- **Aim of the task**
The required output is the exact run of lines below that opens at the line with "[0:00.00-0:01.00]" and closes at the line with "Lip reading: um".

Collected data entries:
***

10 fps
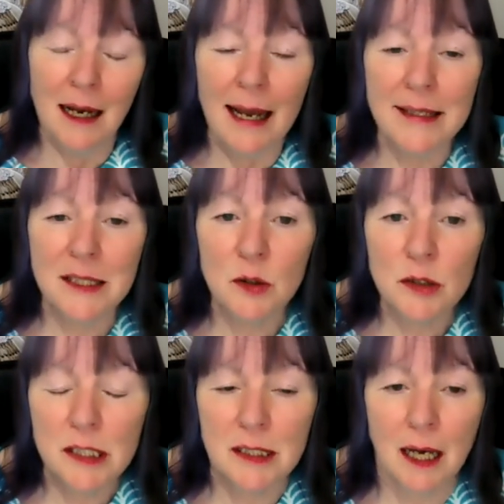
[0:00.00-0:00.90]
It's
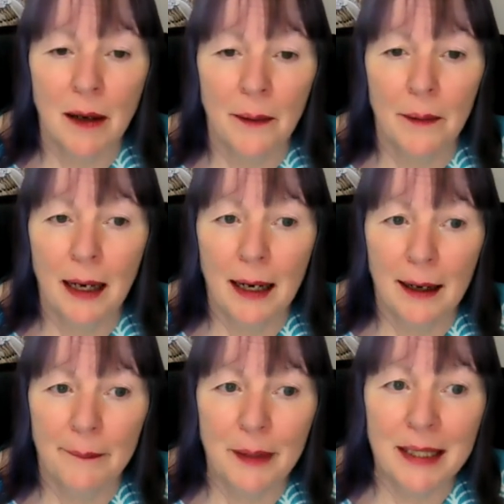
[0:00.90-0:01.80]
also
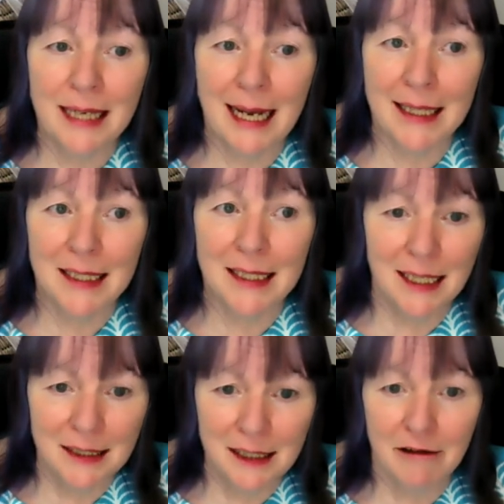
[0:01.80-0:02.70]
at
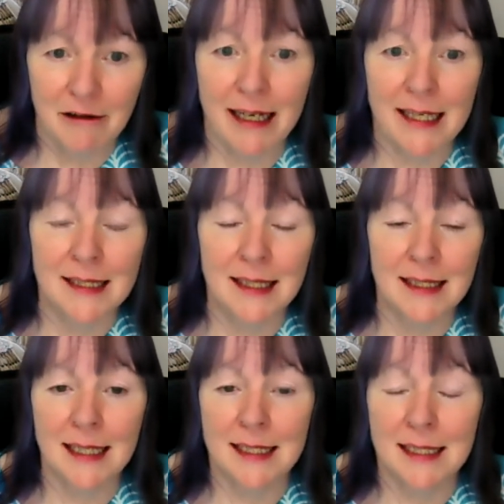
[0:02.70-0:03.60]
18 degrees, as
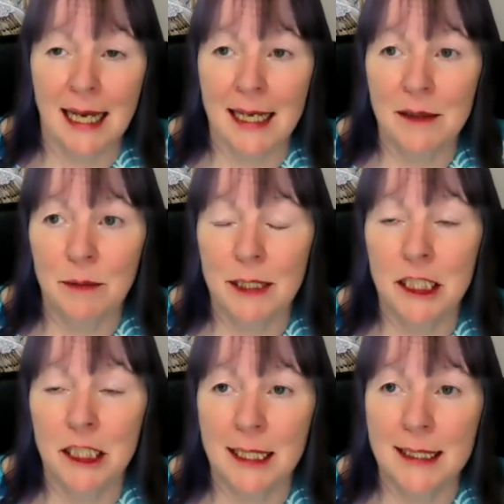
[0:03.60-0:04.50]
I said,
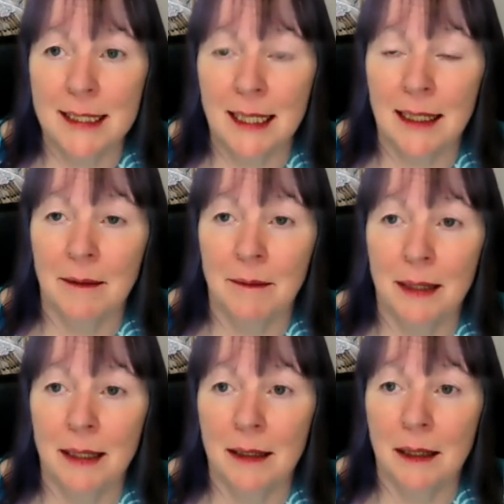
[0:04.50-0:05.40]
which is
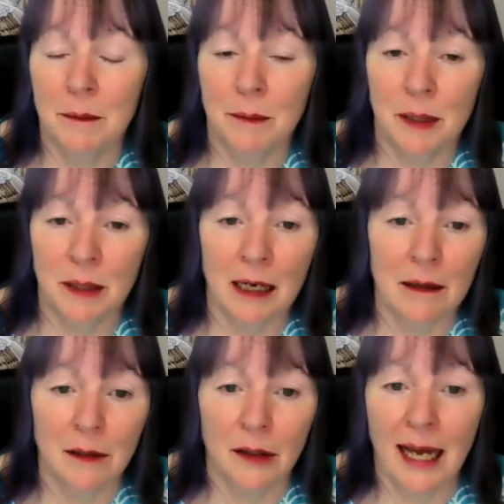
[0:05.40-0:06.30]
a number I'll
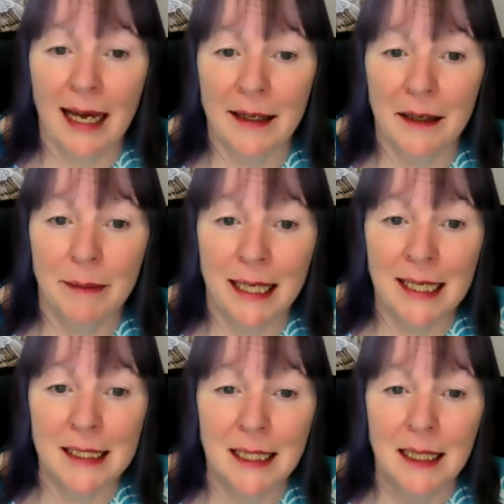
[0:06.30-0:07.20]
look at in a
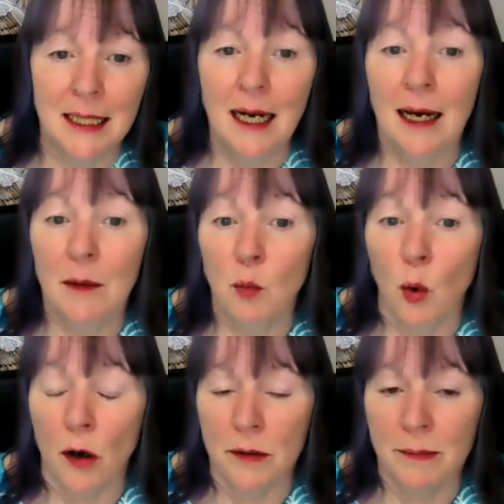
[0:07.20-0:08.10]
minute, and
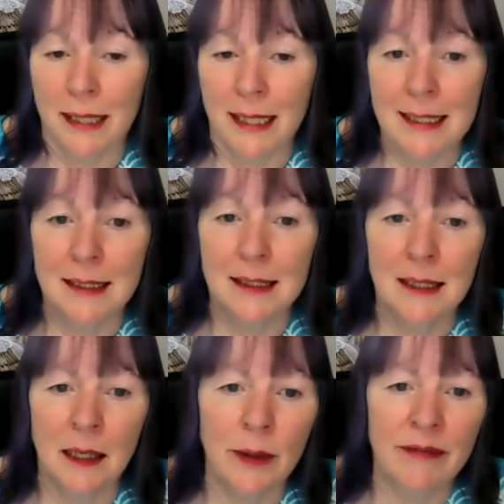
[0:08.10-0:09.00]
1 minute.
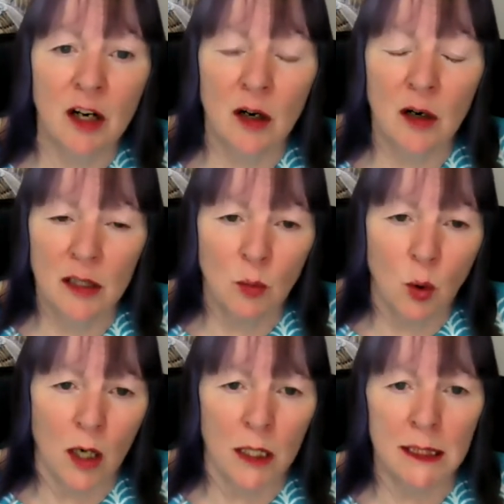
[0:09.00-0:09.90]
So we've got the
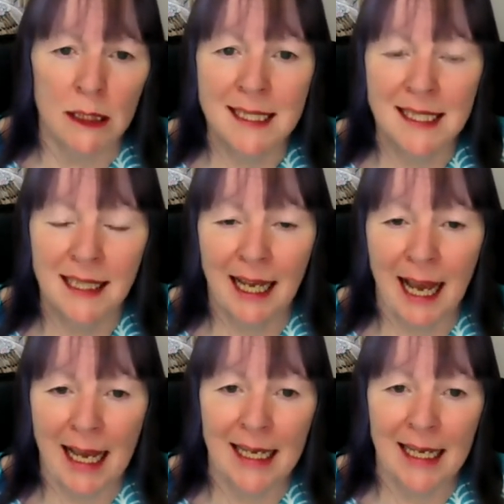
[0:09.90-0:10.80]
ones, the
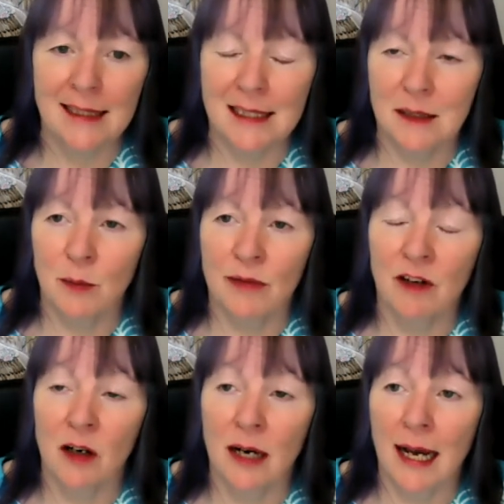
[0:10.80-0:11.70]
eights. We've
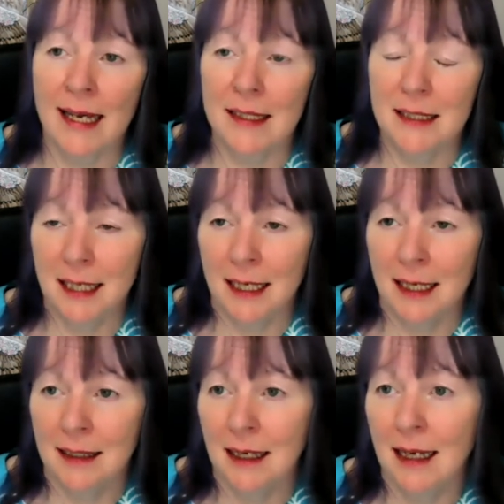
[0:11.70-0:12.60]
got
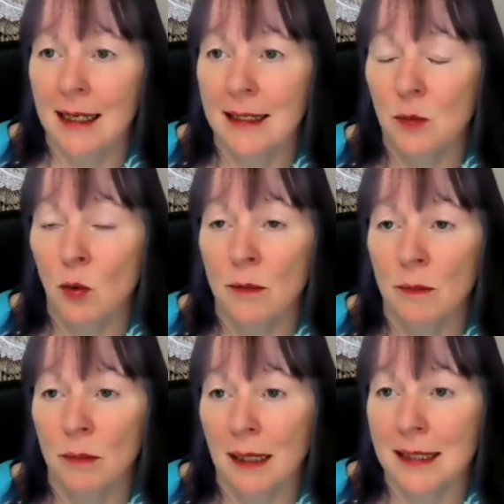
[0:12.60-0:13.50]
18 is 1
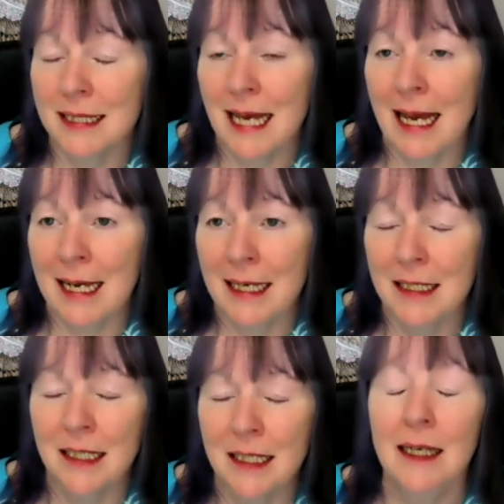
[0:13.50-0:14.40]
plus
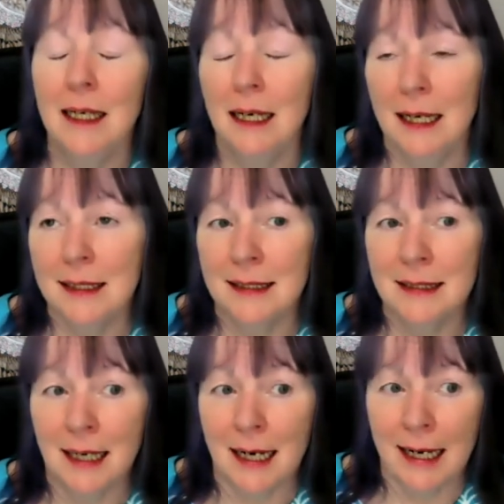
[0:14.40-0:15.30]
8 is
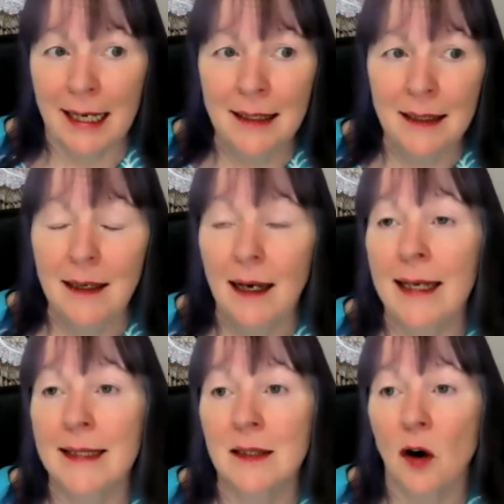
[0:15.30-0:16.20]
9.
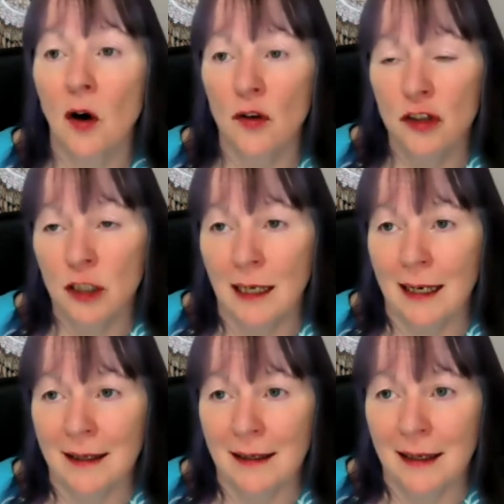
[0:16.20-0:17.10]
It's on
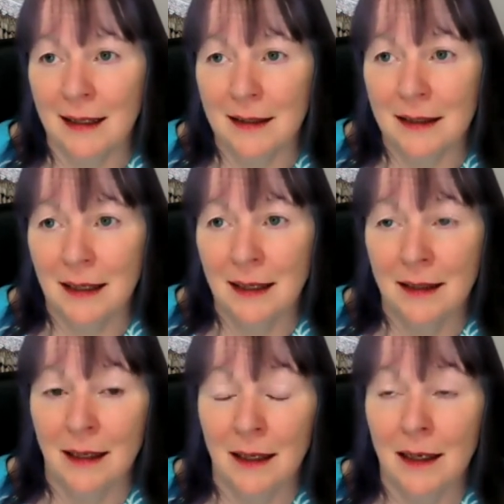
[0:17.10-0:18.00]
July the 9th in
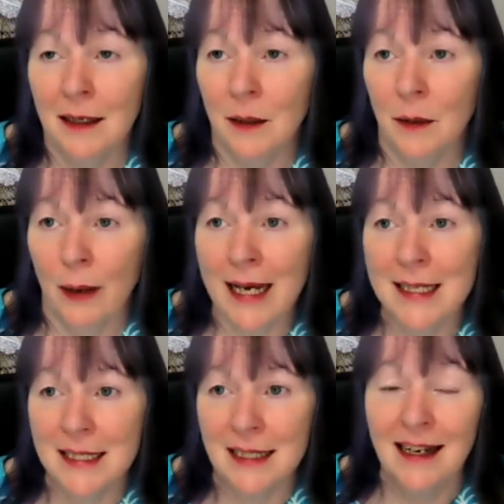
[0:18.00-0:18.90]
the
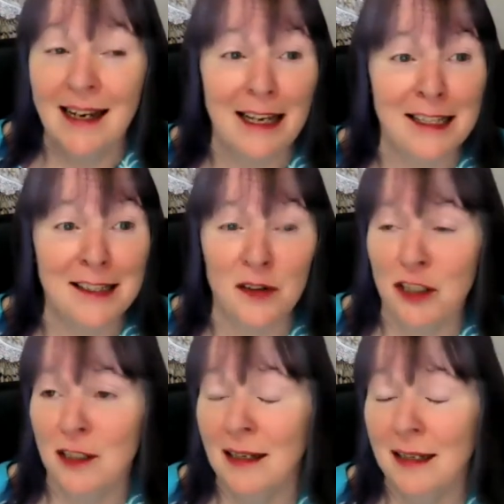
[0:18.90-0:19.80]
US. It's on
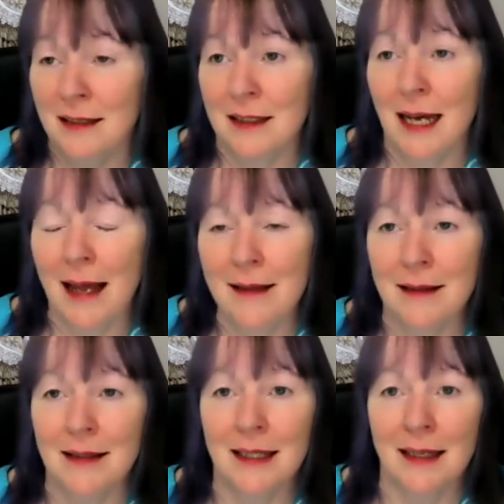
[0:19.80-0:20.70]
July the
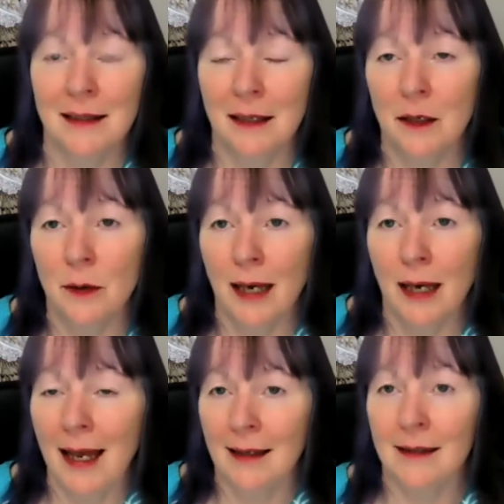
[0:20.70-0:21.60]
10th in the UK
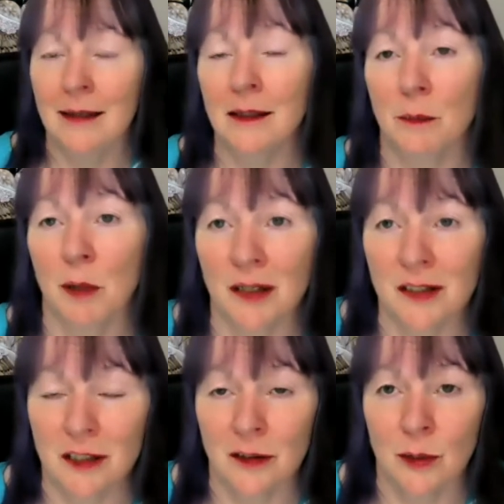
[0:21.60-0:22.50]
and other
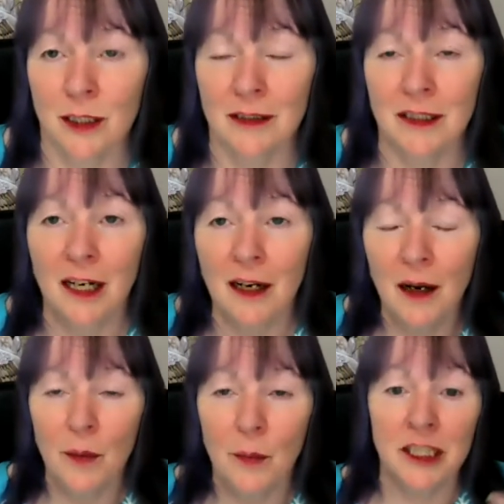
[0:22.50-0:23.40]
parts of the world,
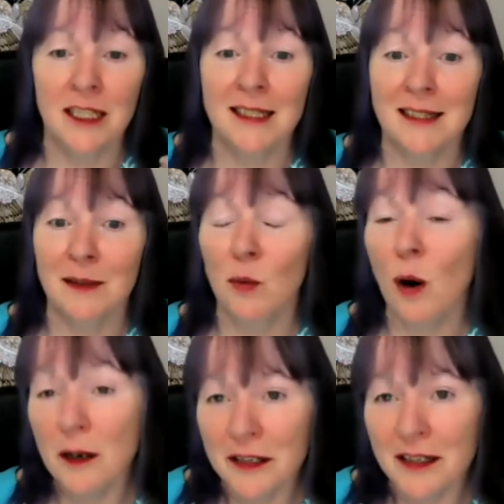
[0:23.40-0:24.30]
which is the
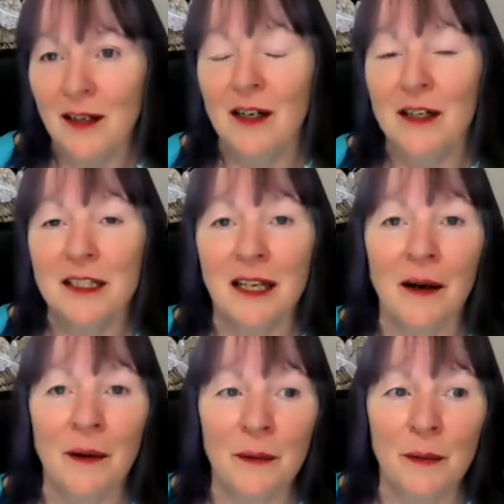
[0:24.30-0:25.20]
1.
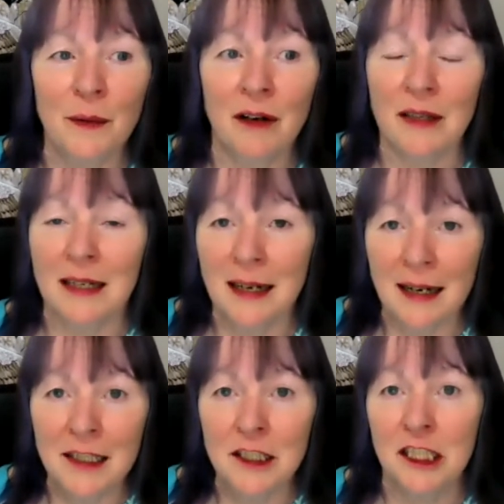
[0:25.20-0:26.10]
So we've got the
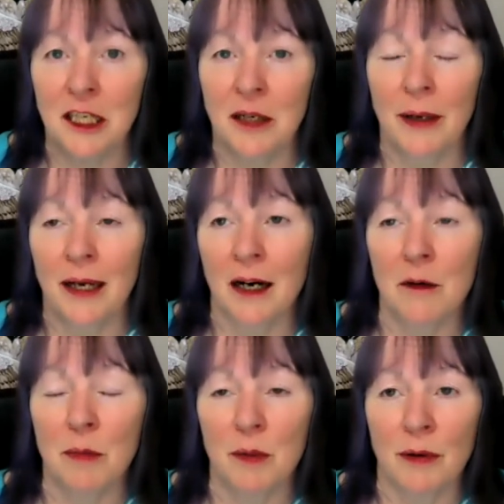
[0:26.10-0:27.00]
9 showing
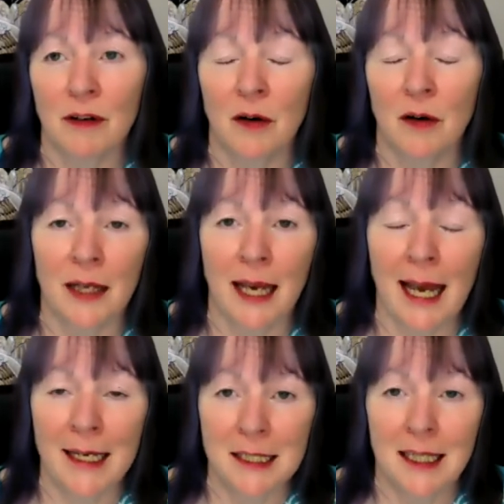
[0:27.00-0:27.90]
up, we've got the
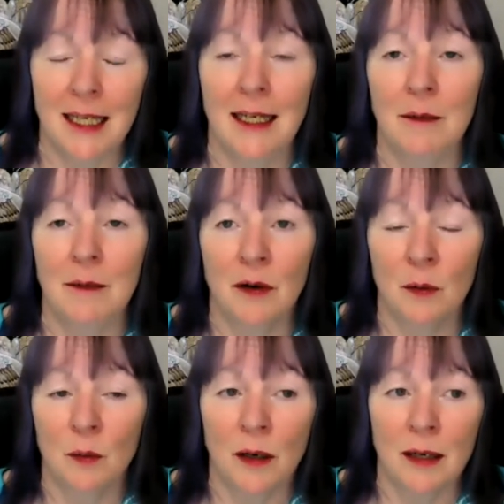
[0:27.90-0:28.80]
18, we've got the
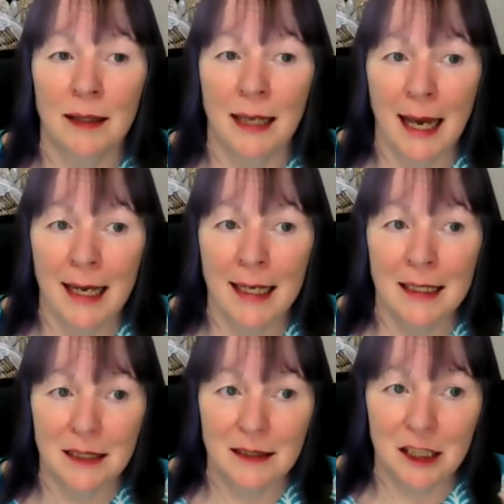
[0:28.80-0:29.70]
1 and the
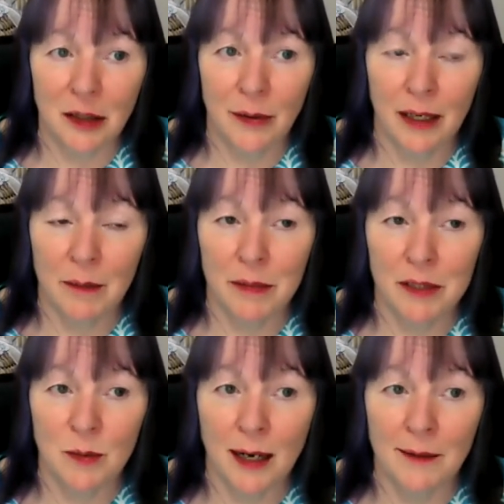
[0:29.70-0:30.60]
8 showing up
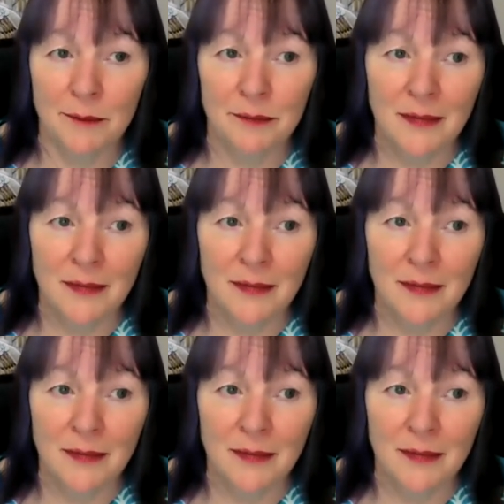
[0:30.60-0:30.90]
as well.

***

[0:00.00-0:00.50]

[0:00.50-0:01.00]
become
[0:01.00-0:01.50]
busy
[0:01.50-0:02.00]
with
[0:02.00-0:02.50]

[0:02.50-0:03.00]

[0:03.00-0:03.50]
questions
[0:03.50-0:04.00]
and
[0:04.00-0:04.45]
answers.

***

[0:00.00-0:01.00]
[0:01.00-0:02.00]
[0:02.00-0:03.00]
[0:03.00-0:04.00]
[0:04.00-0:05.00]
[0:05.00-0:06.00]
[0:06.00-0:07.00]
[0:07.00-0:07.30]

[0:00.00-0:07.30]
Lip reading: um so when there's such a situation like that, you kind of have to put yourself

***

- **Task solution**
[0:00.00-0:01.00]
[0:01.00-0:02.00]
[0:02.00-0:03.00]
[0:03.00-0:04.00]
[0:04.00-0:05.00]
[0:05.00-0:06.00]
[0:06.00-0:07.00]
[0:07.00-0:07.30]

[0:00.00-0:07.30]
Lip reading: um so when there's such a situation like that, you kind of have to put yourself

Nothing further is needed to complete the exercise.